Why Schema Decisions Are Different From Other Decisions

Most engineering decisions are reversible. You can refactor code, swap a library, change an API response shape, rewrite a service. The cost is development time.

Schema decisions in a production database are different. Once a table has 500 million rows:

Changing a column type requires a full table rewrite (hours of downtime, or a complex online migration)
Adding a NOT NULL column requires a default or a multi-step migration to avoid locking
Changing a primary key type (INT → BIGINT) requires rewriting the table and every foreign key table
Repartitioning requires rebuilding the entire table and its indexes
Removing normalization (collapsing two tables) requires a data migration and application changes across every service that touches both tables

The cost of reversing a bad schema decision grows linearly with data volume and quadratically with the number of services that depend on the schema. At 10 billion rows, some decisions cannot be reversed at all without extended downtime.
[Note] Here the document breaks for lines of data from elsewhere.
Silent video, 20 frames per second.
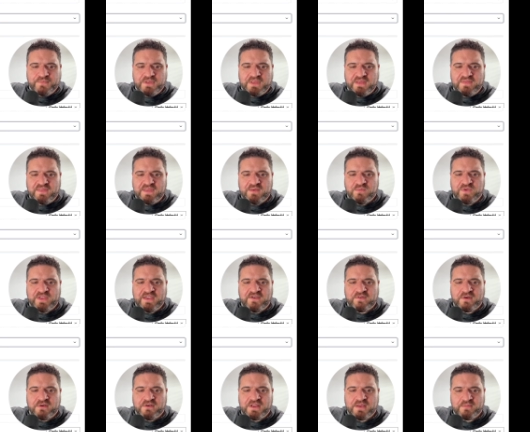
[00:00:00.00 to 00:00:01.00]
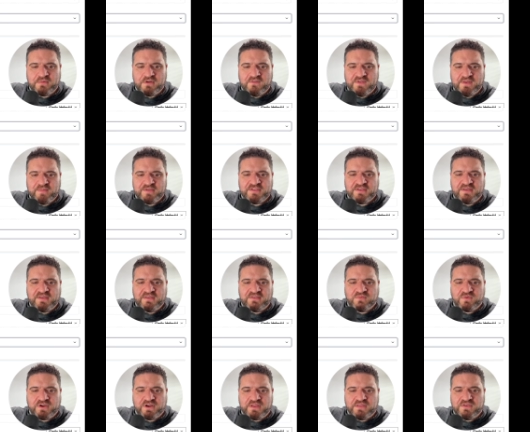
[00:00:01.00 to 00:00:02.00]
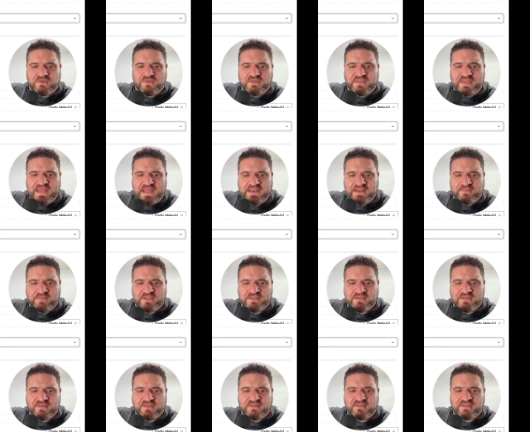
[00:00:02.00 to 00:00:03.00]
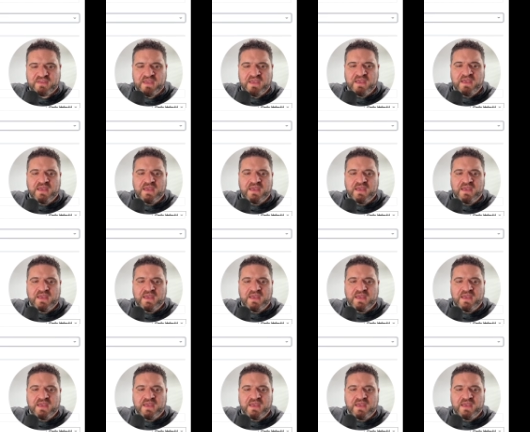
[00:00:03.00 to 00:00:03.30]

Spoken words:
And then we have our number of images. We're going to do 10 images.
This is why schema design deserves disproportionate thought at the start.

Data Type Choices: The Foundation

Integer Primary Keys: INT vs BIGINT

INT (32-bit signed) holds values up to 2,147,483,647 (~2.1 billion). BIGINT (64-bit signed) holds up to 9,223,372,036,854,775,807 (~9.2 quintillion).
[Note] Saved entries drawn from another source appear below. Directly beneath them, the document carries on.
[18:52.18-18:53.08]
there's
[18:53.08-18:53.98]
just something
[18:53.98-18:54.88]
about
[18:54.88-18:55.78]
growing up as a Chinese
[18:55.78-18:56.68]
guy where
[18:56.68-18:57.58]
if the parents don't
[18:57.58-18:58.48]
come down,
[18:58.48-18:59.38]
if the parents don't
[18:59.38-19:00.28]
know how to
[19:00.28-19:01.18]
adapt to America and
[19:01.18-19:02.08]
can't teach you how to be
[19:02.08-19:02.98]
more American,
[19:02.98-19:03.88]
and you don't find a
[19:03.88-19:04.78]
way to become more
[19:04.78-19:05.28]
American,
The INT vs BIGINT decision seems trivial. It has caused production outages at multiple large companies.

At 1,000 inserts/second, an INT primary key exhausts in:

2,147,483,647 / 1,000 / 86,400 / 365 ≈ 68 years

At 10,000 inserts/second:

2,147,483,647 / 10,000 / 86,400 / 365 ≈ 6.8 years

At 100,000 inserts/second (realistic for a blockchain indexer):

2,147,483,647 / 100,000 / 86,400 / 365 ≈ 249 days

When an INT sequence exhausts, inserts fail with:

ERROR: integer out of range

Migrating from INT to BIGINT on a 500M-row table with 8 foreign key tables is a multi-day operation requiring careful sequencing of table rewrites and application deployments.
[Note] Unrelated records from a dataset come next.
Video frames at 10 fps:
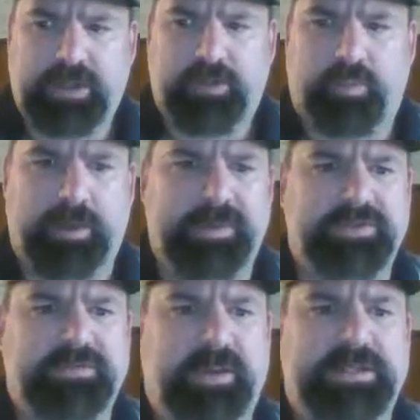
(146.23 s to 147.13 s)

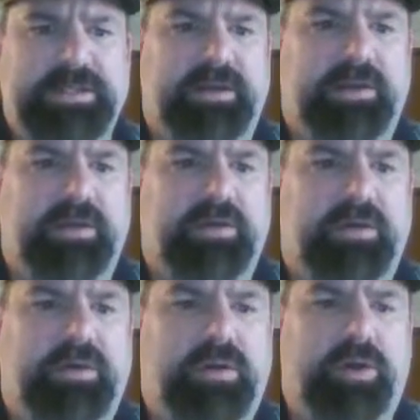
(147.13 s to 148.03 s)
women's rights are
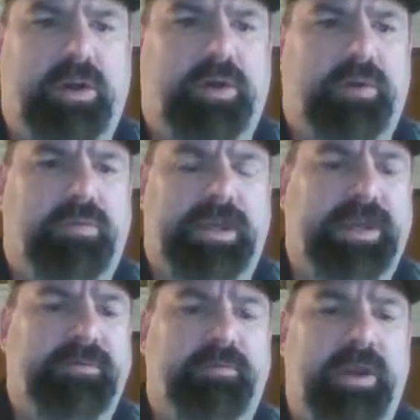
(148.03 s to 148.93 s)

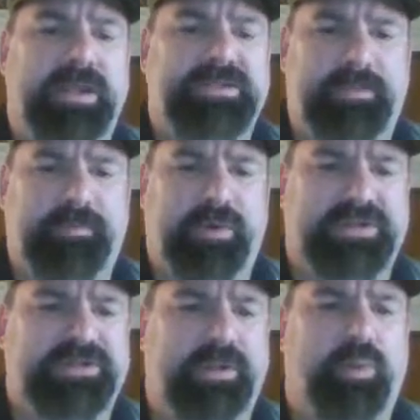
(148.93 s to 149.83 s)
not even rights anymore,
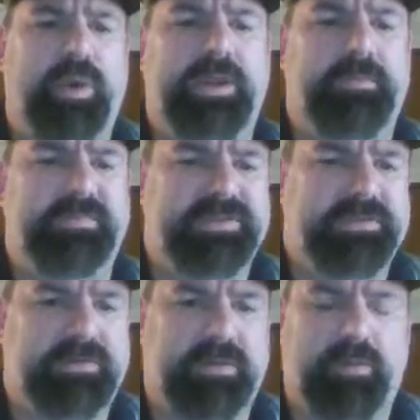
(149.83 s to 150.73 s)
it's their whims.
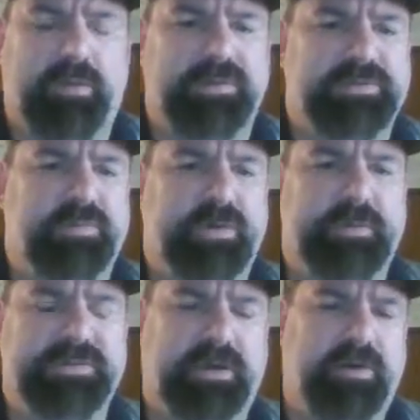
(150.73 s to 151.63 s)
A woman's
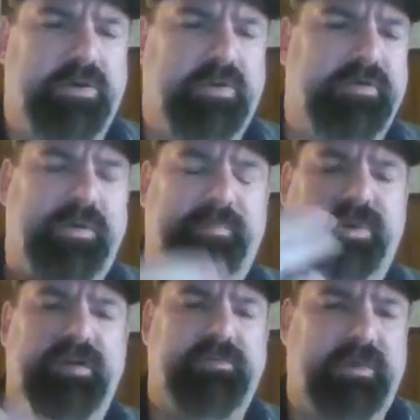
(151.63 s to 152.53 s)
whims are over and
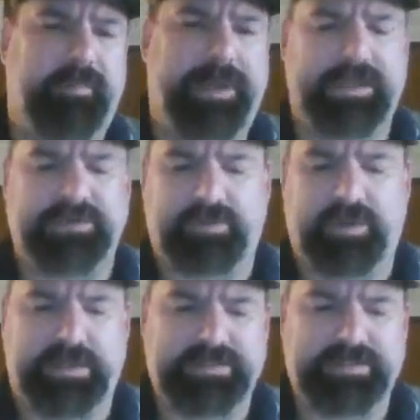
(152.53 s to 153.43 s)
above a man's
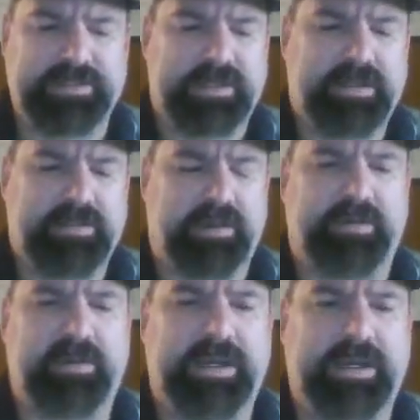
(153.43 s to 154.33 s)
rights. They're
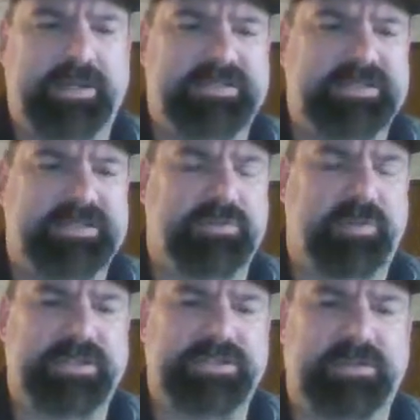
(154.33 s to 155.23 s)
creating a
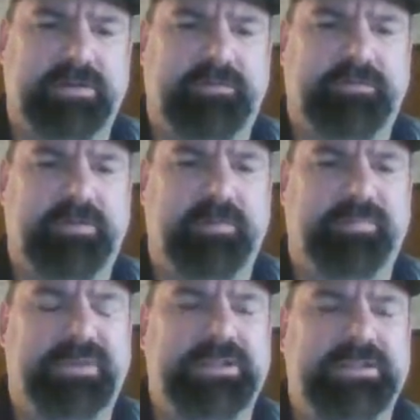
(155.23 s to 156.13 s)
situation of
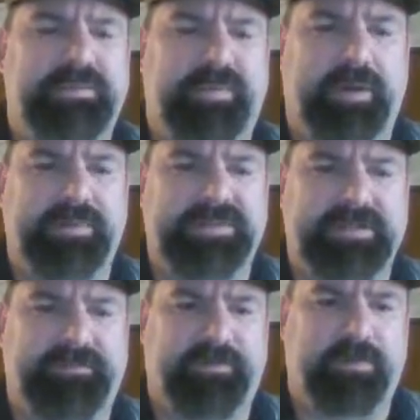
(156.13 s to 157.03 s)
complete
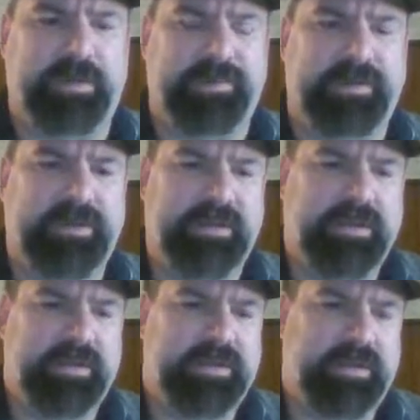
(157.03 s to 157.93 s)
supremacy for women
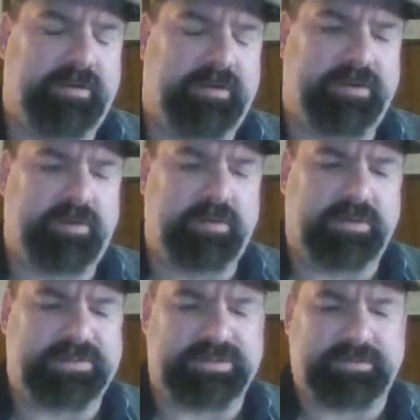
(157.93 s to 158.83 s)
under the
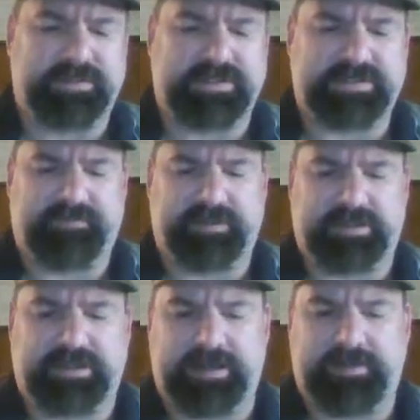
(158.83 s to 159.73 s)
court system and stuff
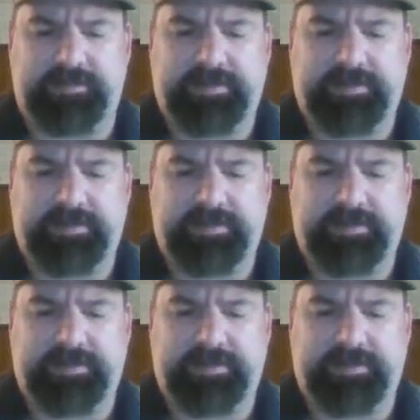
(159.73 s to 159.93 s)
like that.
Rule: always use BIGINT for primary keys. The 4-byte difference per row is irrelevant at any scale. The migration cost if you're wrong is catastrophic.

sql
-- Correct
id BIGSERIAL PRIMARY KEY

-- This will haunt you at scale
id SERIAL PRIMARY KEY  -- SERIAL = INT, not BIGINT

UUID vs BIGSERIAL: The Real Trade-off

UUIDs are attractive for distributed systems: generated client-side, globally unique without coordination, naturally partition-friendly. The cost is real and often underestimated.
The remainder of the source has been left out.